When we last met Eddie Brock and Venom, both played by Tom Hardy, the two had formed an uneasy alliance. With the 2018 feature film Venom, audiences thrilled to the MARVEL Comics fan-favorite making his long-awaited starring role on screen.
The film took in over $856 million worldwide as Eddie, the dogged but self-centered reporter, and Venom, the alien symbiote who takes hold of Eddie’s body, both relied on each other to survive: Eddie could do much better in life with Venom’s eat-or-be-eaten (literally) m.o., and Venom had to be reined in by Eddie’s finely-tuned sense of moral justice. They agreed that they needed each other… but they didn’t have to like it.
“It’s a joy to play two different parts of a psyche because Venom and Eddie are one for me,” says Hardy. “They are just differentiated by the fact that one is the monster and one is Eddie, but they are always contained within one individual.”
Indeed, in Venom: Let There Be Carnage, that shaky marriage is starting to crumble. Sure, there are still upsides… Eddie has told Venom that he could bite the heads off of bad guys, and the symbiote is 100% here for it, dubbing themself the Lethal Protector and munching evildoers in pursuit of justice… and Eddie’s career is firmly on the upswing, getting the career-defining last interview with serial killer Cletus Kasady.
But despite it all, they still make each other nuts – and their constant bickering escalates until it finally devolves into a violent manic battle as they try to figure out who is throwing who out of the apartment and the body they share. Both Venom and Eddie are determined to figure out if they really do need each other after all.
“The film is a love story – but not the love story you might think,” says Andy Serkis, who directs Venom: Let There Be Carnage. “It’s very much about the extraordinary relationship between symbiote and host. Any love affair has its pitfalls, its high points, and low points; Venom and Eddie’s relationship absolutely causes problems and stress, and they have a near-hatred for each other. But they have to be with each other – they can’t live without each other. That’s companionship – love – the things that relationships are really about.”

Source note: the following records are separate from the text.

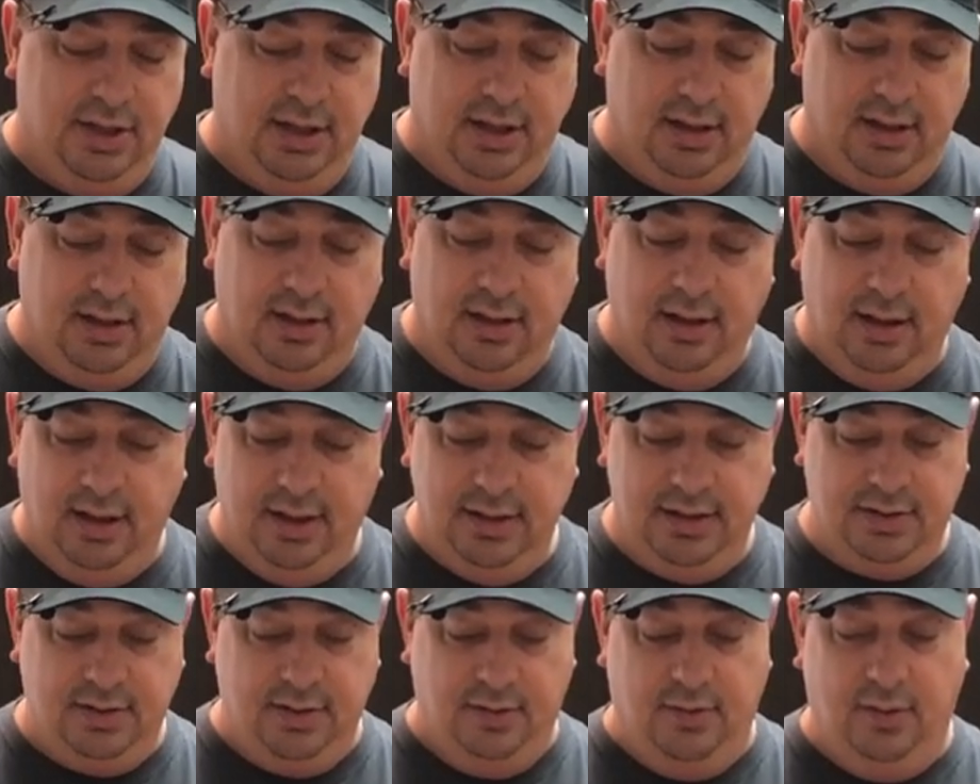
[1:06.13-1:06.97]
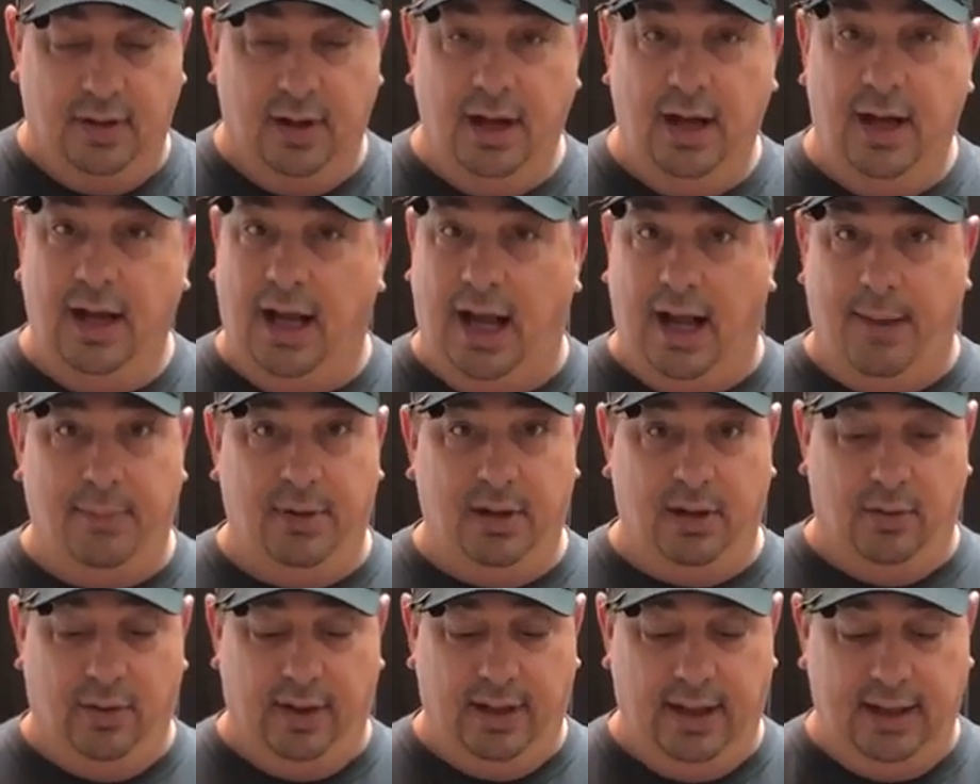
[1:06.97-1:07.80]
here. So I'm going
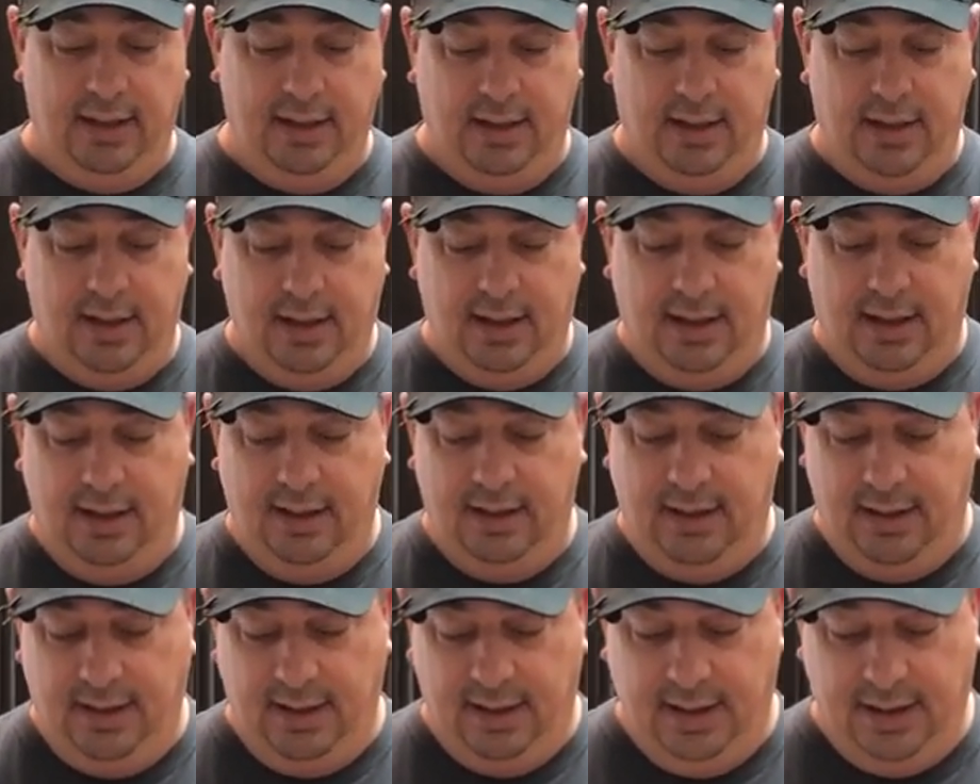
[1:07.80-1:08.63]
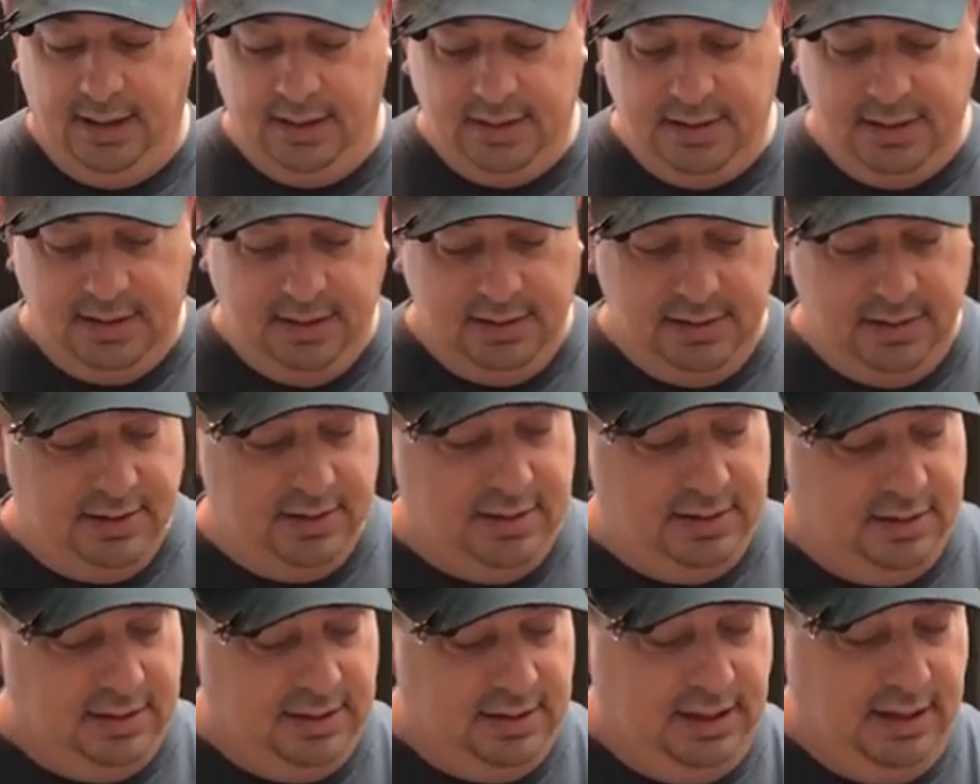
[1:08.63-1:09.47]
to go ahead and cut into this and
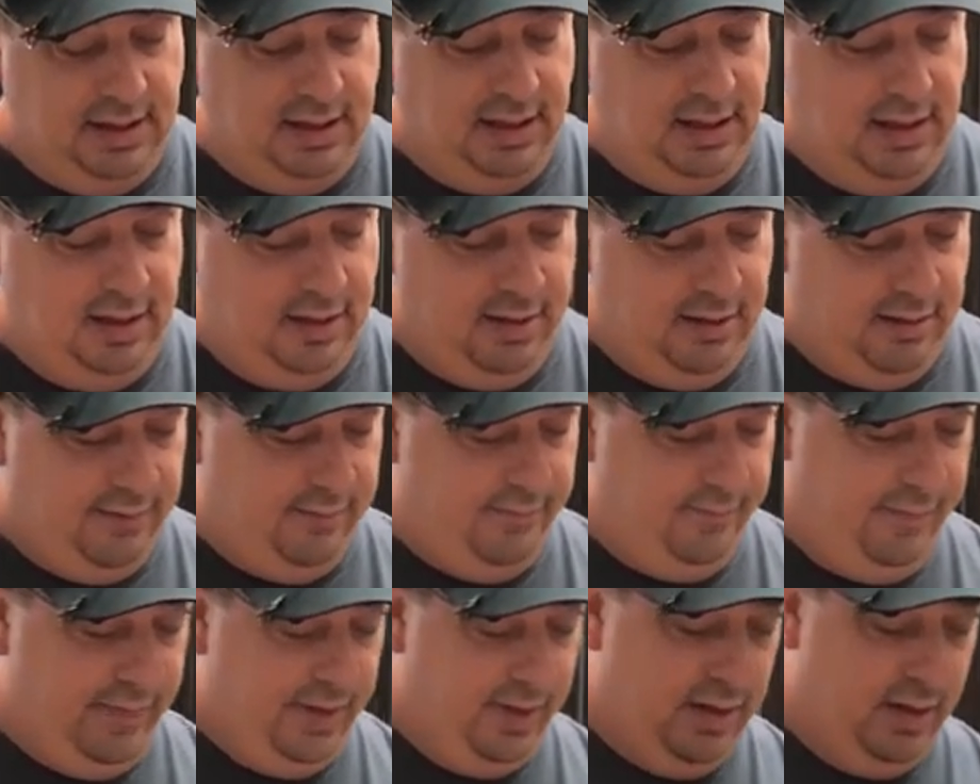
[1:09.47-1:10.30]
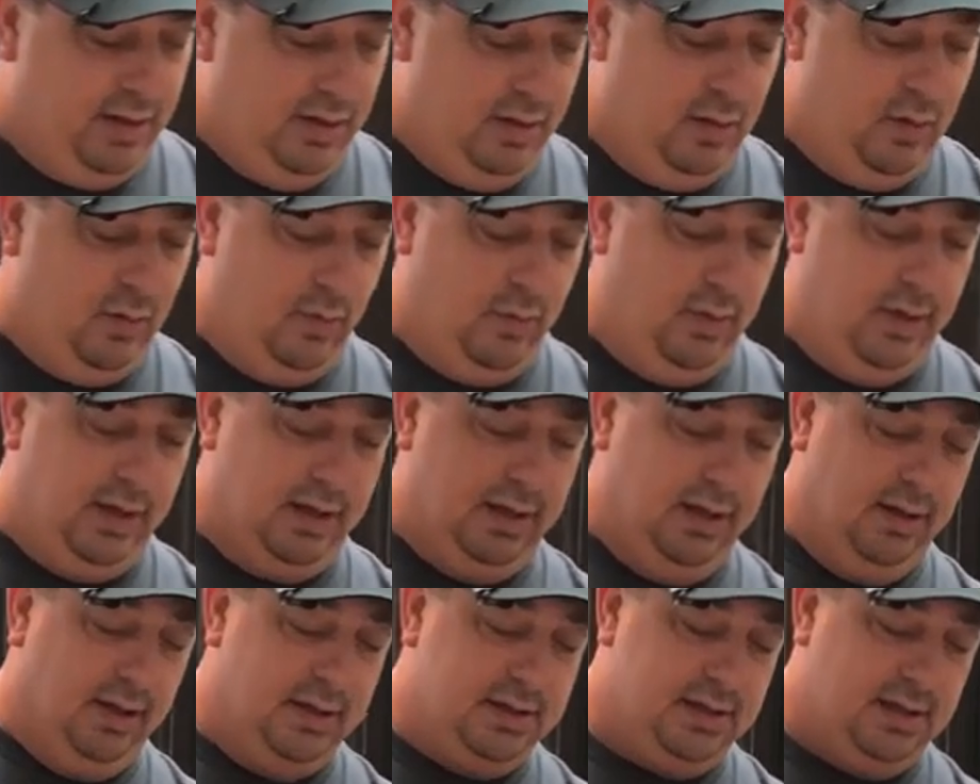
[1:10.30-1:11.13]
just see what it
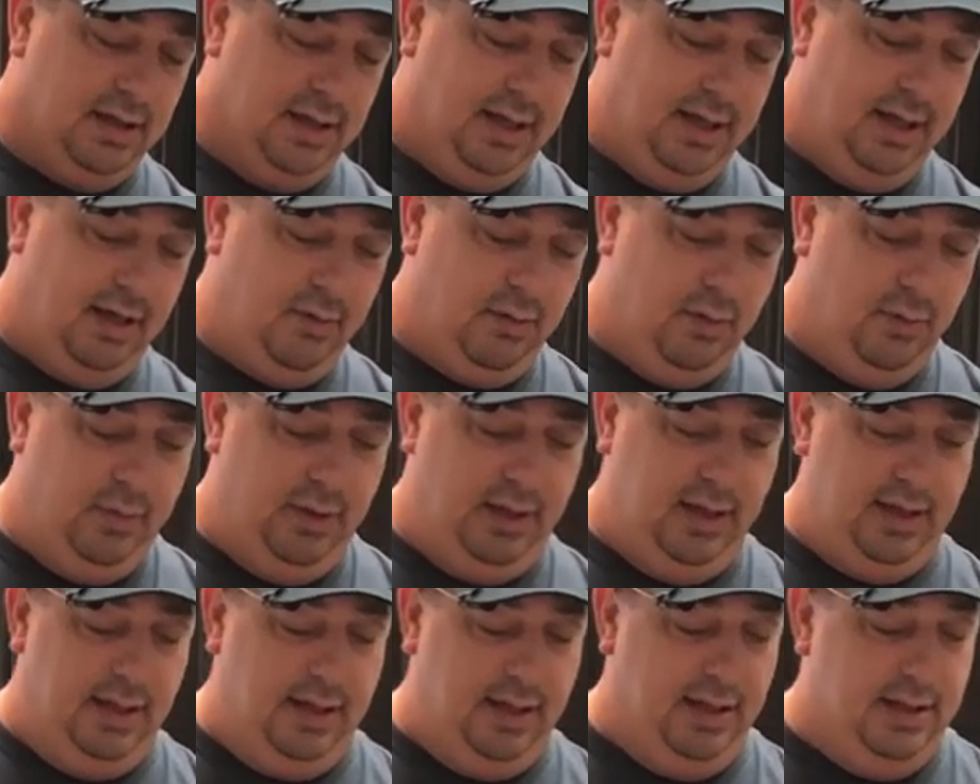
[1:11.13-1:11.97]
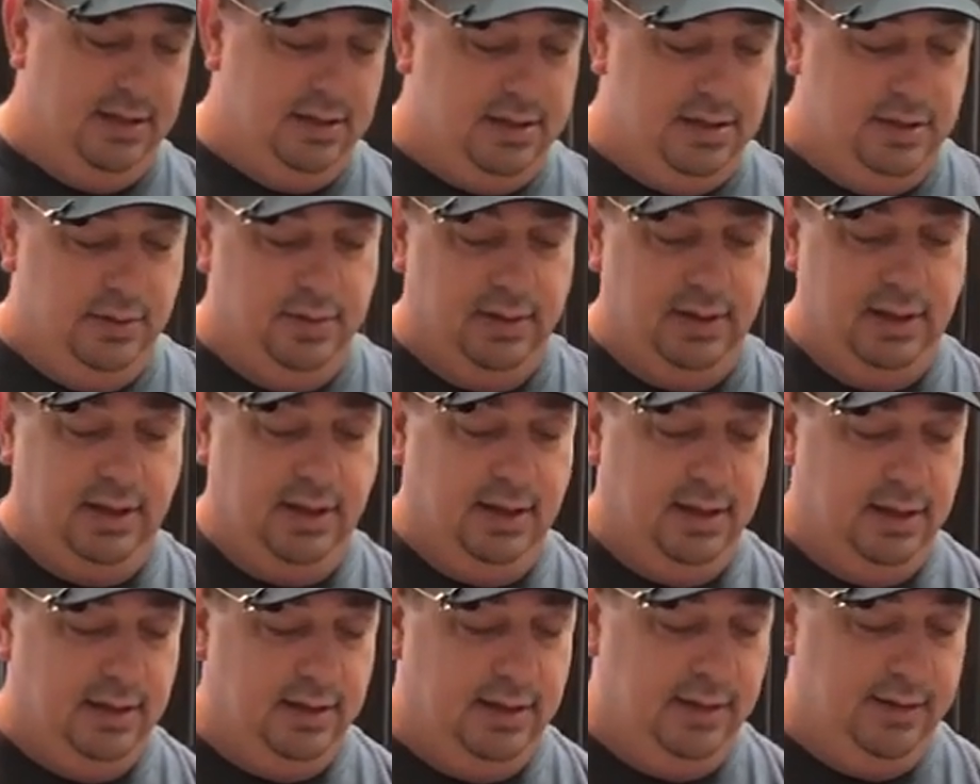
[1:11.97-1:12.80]
looks like when we get into it
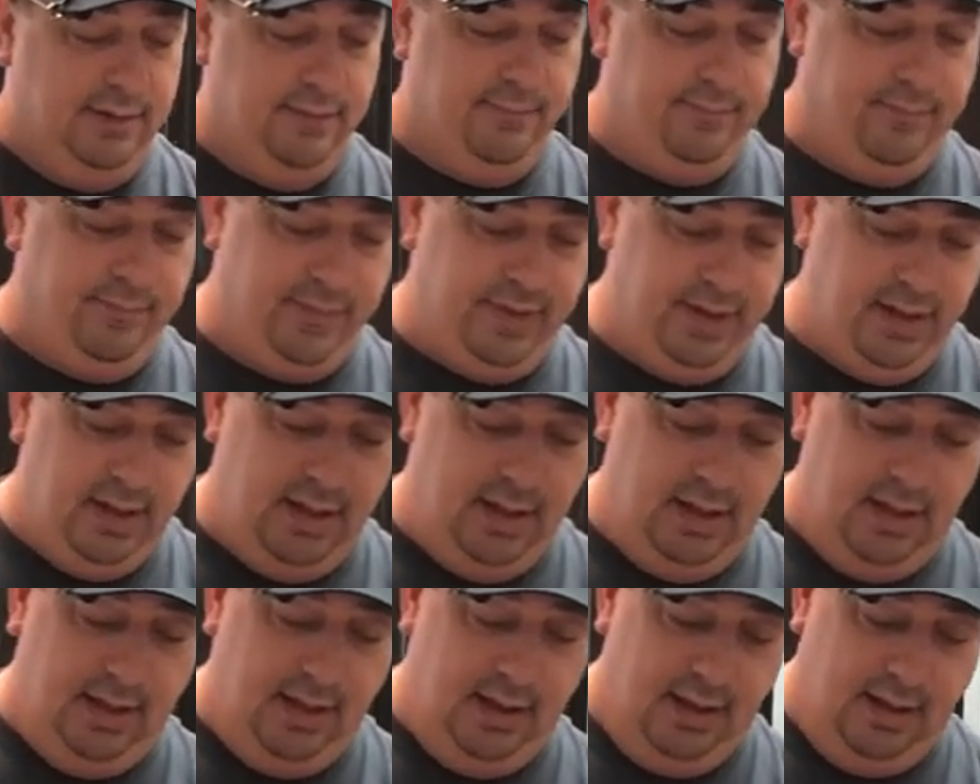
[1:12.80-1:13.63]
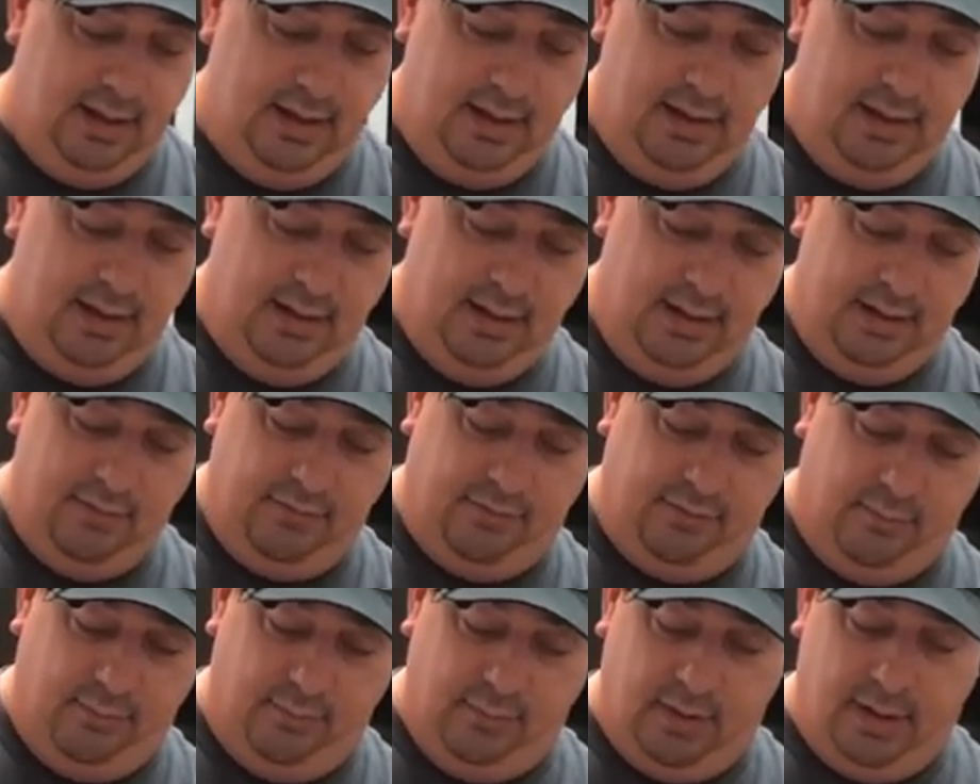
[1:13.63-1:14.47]
here.
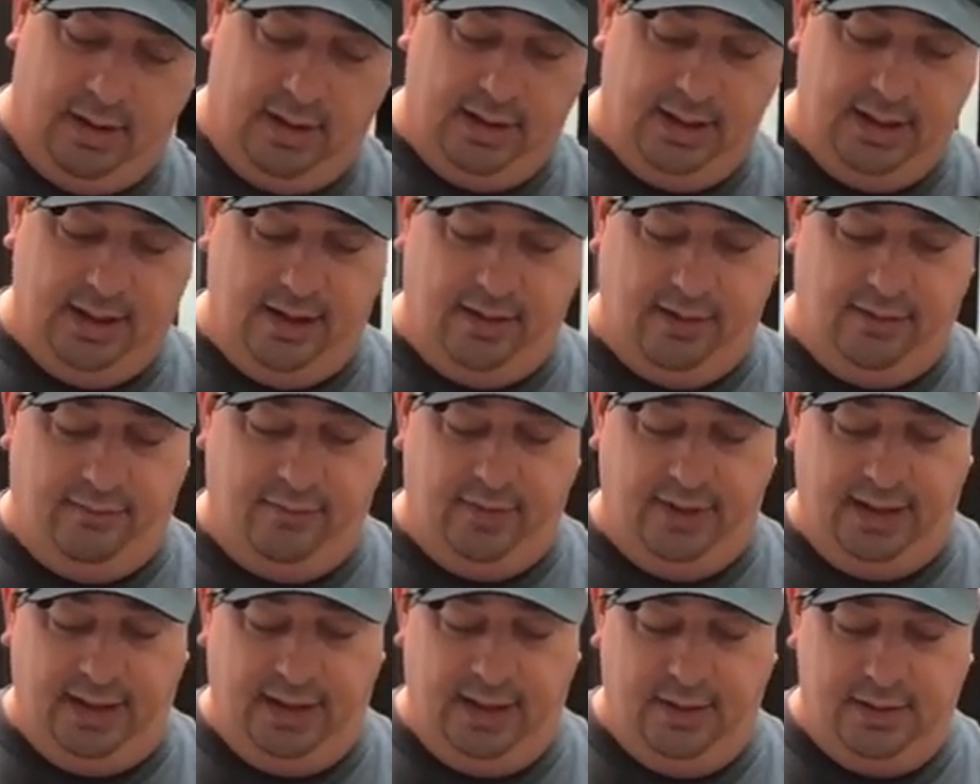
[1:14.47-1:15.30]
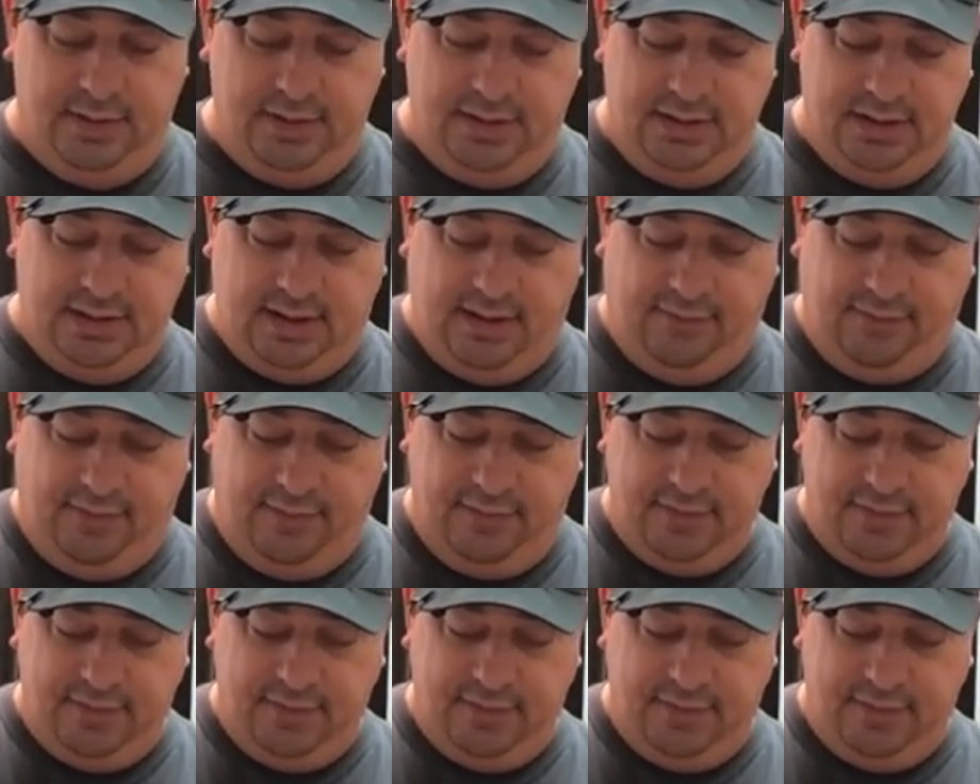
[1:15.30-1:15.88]
From all the other videos and stuff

For Serkis – who as an actor worked with performance capture artists to create some of the most memorable characters of the last 20 years, including Gollum in Lord of the Rings, Caesar in the Planet of the Apes films, and Supreme Leader Snoke in Star Wars – watching the first Venom film as a moviegoer filled him with some professional pride and admiration. “I thought Tom gave an extraordinary performance. It was right in my wheelhouse – creating characters using CG,” he says. “When Tom gave me a call out of the blue, saying he thought it would be great if I directed the sequel and asking me to come on board, I think it was because he wanted a director who would be capable of safeguarding his performance, translating it into a visual-effects realm, with some degree of authority from experience with that. We had been circling each other as actors for so many years, and it was wonderful to finally get the chance to work with Tom.”
“Andy has spent years in front of the camera as well as behind it. He’s done performance capture and animation, and he understands story and nuance and vocal landscapes,” concludes Hardy. “He’s a great actor, a great director, and a decent man too. He was perfect to direct this and has done an amazing job.”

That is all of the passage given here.